Longue
interview de Mylène Farmer proposée dans une
émission diffusée sur TF1 le dimanche 08 janvier
2006 entre 19 et 20 heures, quelques jours avant le début de
ses concerts à Bercy, concerts qui affichaient complets
depuis des mois.
Cette interview avait été annoncée
massivement par les médias les jours
précédents. Mylène avait
même fait, notamment, la Une du magazine le plus lu de
France, TV Magazine (lire dans cette rubrique), dans
lequel on retrouvait une interview de Thierry Demaizière.
Le journaliste avait contacté Thierry Suc fin 2004 afin de
lui faire part de son désir d'interviewer Mylène.
Celui-ci lui avait alors répondu que ce n'était
pas alors le moment.

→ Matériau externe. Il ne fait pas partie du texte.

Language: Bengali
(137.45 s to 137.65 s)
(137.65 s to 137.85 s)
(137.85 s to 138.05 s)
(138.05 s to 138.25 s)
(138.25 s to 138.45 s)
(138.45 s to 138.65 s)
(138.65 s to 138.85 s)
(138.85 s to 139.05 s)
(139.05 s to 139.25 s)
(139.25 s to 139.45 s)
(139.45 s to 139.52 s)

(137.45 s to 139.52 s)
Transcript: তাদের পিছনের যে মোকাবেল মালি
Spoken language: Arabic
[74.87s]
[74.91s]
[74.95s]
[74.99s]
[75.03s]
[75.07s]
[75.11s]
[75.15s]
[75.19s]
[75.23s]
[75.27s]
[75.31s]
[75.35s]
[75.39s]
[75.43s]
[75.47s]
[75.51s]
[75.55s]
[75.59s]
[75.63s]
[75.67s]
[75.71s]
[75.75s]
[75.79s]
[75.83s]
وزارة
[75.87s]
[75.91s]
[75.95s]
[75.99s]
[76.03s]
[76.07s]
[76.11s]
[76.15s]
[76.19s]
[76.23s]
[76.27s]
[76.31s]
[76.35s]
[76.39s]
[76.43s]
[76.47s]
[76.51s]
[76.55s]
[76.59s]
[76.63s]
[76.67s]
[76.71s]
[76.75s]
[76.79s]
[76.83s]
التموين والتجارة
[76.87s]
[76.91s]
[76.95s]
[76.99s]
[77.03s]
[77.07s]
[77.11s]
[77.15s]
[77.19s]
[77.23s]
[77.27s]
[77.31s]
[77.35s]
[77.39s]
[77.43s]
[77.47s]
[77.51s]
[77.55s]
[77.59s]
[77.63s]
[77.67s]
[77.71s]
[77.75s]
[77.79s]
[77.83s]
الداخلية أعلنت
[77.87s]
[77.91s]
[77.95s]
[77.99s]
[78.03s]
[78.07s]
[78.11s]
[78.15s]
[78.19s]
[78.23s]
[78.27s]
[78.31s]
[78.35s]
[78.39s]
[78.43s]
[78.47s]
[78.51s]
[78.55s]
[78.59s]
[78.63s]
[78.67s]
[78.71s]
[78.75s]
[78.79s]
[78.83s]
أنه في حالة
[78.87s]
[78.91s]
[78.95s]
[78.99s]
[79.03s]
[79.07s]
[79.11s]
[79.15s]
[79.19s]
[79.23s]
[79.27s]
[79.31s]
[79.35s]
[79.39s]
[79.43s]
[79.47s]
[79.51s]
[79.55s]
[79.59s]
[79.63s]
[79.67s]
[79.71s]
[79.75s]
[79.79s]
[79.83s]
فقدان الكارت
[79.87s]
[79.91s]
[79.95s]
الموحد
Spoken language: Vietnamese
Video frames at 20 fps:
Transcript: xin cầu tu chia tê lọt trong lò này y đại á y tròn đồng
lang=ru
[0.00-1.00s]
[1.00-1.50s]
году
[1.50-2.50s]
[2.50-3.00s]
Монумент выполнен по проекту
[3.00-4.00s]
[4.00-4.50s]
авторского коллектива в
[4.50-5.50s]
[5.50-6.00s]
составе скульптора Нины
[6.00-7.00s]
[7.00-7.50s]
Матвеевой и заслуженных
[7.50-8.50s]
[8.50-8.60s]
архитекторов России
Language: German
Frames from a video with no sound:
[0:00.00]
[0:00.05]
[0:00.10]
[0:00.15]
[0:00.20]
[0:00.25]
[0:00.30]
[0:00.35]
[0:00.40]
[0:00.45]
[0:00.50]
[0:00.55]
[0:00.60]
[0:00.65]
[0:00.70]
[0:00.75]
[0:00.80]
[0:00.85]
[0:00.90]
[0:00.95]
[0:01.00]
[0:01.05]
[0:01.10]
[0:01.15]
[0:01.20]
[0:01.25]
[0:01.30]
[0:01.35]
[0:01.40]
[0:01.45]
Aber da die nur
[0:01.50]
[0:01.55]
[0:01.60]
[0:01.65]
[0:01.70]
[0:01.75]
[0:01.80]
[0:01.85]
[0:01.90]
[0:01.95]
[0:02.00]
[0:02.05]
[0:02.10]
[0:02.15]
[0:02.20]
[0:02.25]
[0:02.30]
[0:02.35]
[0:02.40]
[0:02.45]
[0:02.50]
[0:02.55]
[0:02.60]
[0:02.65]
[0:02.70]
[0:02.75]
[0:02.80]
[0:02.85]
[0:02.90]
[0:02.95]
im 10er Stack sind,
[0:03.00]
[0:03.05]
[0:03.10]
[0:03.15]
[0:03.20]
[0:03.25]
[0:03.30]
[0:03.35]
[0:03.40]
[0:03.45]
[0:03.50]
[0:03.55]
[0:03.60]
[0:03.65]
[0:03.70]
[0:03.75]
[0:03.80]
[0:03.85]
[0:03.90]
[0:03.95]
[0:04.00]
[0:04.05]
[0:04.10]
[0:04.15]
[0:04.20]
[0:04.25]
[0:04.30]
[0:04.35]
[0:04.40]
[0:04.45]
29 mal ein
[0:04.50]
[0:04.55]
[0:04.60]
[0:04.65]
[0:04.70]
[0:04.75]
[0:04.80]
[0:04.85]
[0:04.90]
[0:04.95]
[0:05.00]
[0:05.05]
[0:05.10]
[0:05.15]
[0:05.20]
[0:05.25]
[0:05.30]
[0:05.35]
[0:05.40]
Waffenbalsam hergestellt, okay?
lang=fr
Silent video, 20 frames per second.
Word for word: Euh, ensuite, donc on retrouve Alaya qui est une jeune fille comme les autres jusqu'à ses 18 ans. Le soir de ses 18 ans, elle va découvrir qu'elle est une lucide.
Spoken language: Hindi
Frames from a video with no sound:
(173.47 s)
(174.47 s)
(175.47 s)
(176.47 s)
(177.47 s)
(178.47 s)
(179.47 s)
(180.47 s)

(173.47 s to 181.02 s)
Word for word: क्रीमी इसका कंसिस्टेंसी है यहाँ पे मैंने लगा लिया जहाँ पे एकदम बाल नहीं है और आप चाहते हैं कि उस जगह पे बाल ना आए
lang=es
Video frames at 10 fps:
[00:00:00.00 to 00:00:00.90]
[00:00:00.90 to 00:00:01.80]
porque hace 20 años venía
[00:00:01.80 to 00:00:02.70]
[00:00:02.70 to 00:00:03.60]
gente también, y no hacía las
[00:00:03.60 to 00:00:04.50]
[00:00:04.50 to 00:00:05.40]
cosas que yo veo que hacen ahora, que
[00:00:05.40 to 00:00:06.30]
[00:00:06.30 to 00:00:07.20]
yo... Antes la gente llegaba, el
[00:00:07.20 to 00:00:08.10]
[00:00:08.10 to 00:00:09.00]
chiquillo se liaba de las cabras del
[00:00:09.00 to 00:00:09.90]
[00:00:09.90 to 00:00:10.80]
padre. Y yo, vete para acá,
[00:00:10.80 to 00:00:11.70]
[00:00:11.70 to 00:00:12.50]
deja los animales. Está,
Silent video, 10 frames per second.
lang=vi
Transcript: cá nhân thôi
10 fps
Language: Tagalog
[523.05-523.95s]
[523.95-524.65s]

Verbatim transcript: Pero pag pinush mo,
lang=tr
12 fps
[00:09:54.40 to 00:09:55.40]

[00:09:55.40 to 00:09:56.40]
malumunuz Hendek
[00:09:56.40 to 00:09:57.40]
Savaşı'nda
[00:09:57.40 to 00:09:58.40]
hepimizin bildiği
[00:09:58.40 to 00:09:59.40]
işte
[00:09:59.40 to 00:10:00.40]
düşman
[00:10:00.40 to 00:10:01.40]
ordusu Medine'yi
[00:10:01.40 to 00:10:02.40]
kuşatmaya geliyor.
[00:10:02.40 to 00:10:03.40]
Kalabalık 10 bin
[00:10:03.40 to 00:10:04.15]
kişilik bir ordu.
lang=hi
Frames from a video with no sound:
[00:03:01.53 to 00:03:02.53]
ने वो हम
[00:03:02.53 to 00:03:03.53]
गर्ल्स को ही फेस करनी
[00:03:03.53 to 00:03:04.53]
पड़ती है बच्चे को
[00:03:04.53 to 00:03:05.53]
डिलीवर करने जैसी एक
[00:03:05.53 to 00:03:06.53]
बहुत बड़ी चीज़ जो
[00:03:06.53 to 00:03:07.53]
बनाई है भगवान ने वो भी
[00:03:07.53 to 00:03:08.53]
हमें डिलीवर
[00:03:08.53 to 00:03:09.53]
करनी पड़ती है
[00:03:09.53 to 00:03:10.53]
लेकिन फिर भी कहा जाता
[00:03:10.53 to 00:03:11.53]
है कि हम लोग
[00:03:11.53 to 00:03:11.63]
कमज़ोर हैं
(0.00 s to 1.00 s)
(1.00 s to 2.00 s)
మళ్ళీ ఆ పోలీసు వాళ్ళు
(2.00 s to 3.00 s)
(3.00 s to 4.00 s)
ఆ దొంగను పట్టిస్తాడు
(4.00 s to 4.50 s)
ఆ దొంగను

Thierry Suc, recontactera Thierry
Demaizière mi-décembre 2005 pour organiser
l'interview de Mylène.
Sur le contenu de l'interview, aucune exigence de Mylène si
ce n'est, ne pas aborder la vie privée et parler des
concerts à Bercy.
Mylène souhaitait que l'interview se déroule dans
un lieu lumineux, grand, ouvert sur l'extérieur.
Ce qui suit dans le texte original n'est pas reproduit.